What are the implications for the UK?
As argued in Policy Exchange’s interim report, the Indo-Pacific is the most important region for expanding UK trade post-Brexit. The Government has signposted its desire to ‘tilt’ towards the Indo-Pacific in both trade and foreign policy. As it does so, it should be aware that the trading and geopolitical landscape there is shifting.
Membership of the CPTPP remains the biggest strategic prize for UK trade policy in the region. RCEP is bigger, but less economically comprehensive. Some of the countries which are members of both blocs – such as Australia, New Zealand, Japan and Singapore – are like-minded partners which the UK should align itself with closely on trade in the future, while not neglecting other key relationships with Europe and the US. It is also the case that UK accession to CPTPP may be closer than some think. In addition to the recent agreement with Japan, the Government has also secured rollovers of the EU’s trade agreements with Chile, Peru and, recently, Canada – and is pursuing further rollovers with Mexico, Singapore and Vietnam. It is also seeking new bilateral deals with Australia and New Zealand. If these rollovers and new deals are concluded in the next year or so, the UK would already have bilateral deals with 9 of the 11 CPTPP members (leaving only Malaysia and Brunei). This will undoubtedly make the accession process to CPTPP easier.

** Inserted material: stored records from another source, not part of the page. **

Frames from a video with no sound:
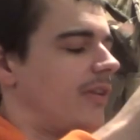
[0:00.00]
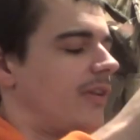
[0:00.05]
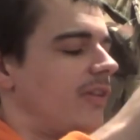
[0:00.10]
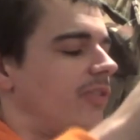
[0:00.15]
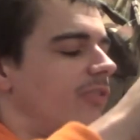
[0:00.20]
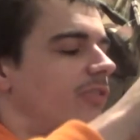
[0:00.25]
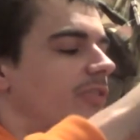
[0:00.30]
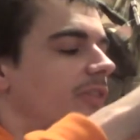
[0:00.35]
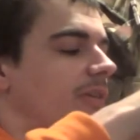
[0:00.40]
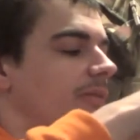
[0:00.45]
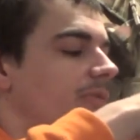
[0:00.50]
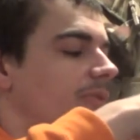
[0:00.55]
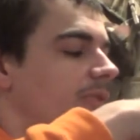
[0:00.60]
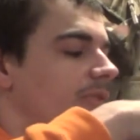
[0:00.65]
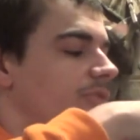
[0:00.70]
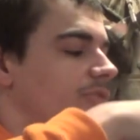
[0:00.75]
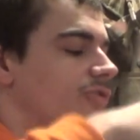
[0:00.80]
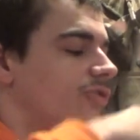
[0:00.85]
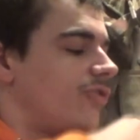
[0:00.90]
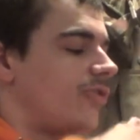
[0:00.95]
There's that
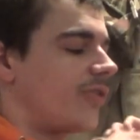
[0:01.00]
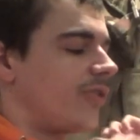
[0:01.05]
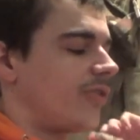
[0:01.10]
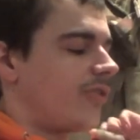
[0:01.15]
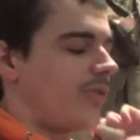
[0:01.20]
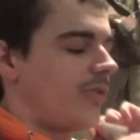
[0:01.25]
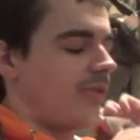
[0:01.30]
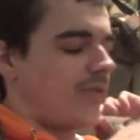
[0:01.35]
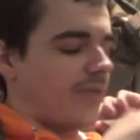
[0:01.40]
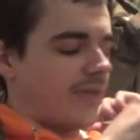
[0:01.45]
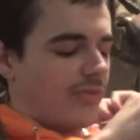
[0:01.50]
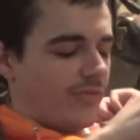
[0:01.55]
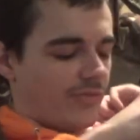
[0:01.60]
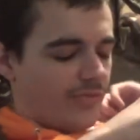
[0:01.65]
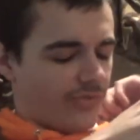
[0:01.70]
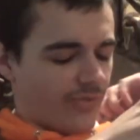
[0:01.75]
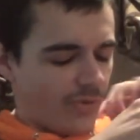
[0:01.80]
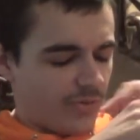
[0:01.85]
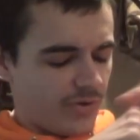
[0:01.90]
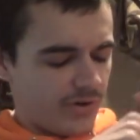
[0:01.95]
one. Try and do it without
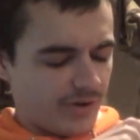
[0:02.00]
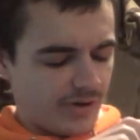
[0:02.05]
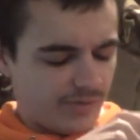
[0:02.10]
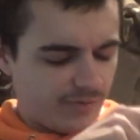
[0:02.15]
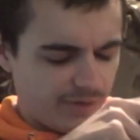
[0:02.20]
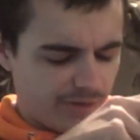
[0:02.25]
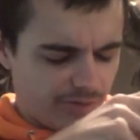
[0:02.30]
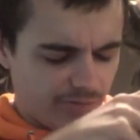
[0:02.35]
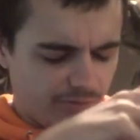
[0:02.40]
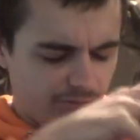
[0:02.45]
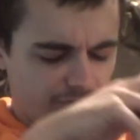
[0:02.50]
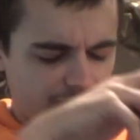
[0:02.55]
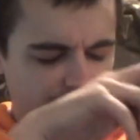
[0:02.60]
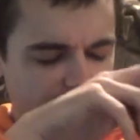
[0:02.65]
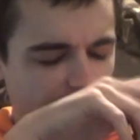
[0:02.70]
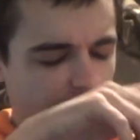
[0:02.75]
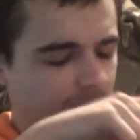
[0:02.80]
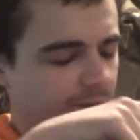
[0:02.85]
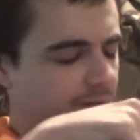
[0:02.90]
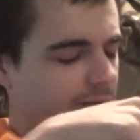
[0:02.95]
folding it round.
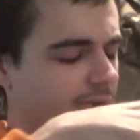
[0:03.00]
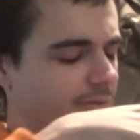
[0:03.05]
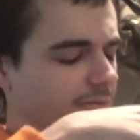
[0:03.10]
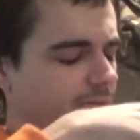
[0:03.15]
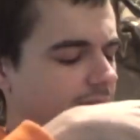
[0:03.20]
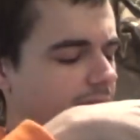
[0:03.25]
There we go.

The exit of India from the RCEP negotiations may also offer a cautionary reminder of the potential difficulties of concluding a comprehensive bilateral UK-India FTA, which has been mentioned by the Department of International Trade as a medium-term goal. While there is no harm in trying, the UK should be aware that India has established a reputation as a difficult and reluctant partner when it comes to trade agreements, as demonstrated by the fact that even a relatively low-ambition deal with its neighbours was a bridge too far. New Zealand, a country with a strong track record in trade negotiations, launched FTA talks with India in 2010, but these stalled in 2015 and have not yet been relaunched. Having said this , India remains a very important bilateral relationship for the UK in the context of the ‘tilt’ of UK foreign policy towards the Indo-Pacific. And in any case, FTAs are not the only policy lever DIT has at its disposal, and it should pursue improved bilateral trade ties with India whether or not a comprehensive deal is possible.
[1] ASEAN-Australia-New Zealand Free Trade Agreement
[2] Australia-New Zealand Closer Economic Relations Trade Agreement
[3] Asia-Pacific Trade Agreement (contains China, India, South Korea, Mongolia, Bangladesh, Sri Lanka and Laos).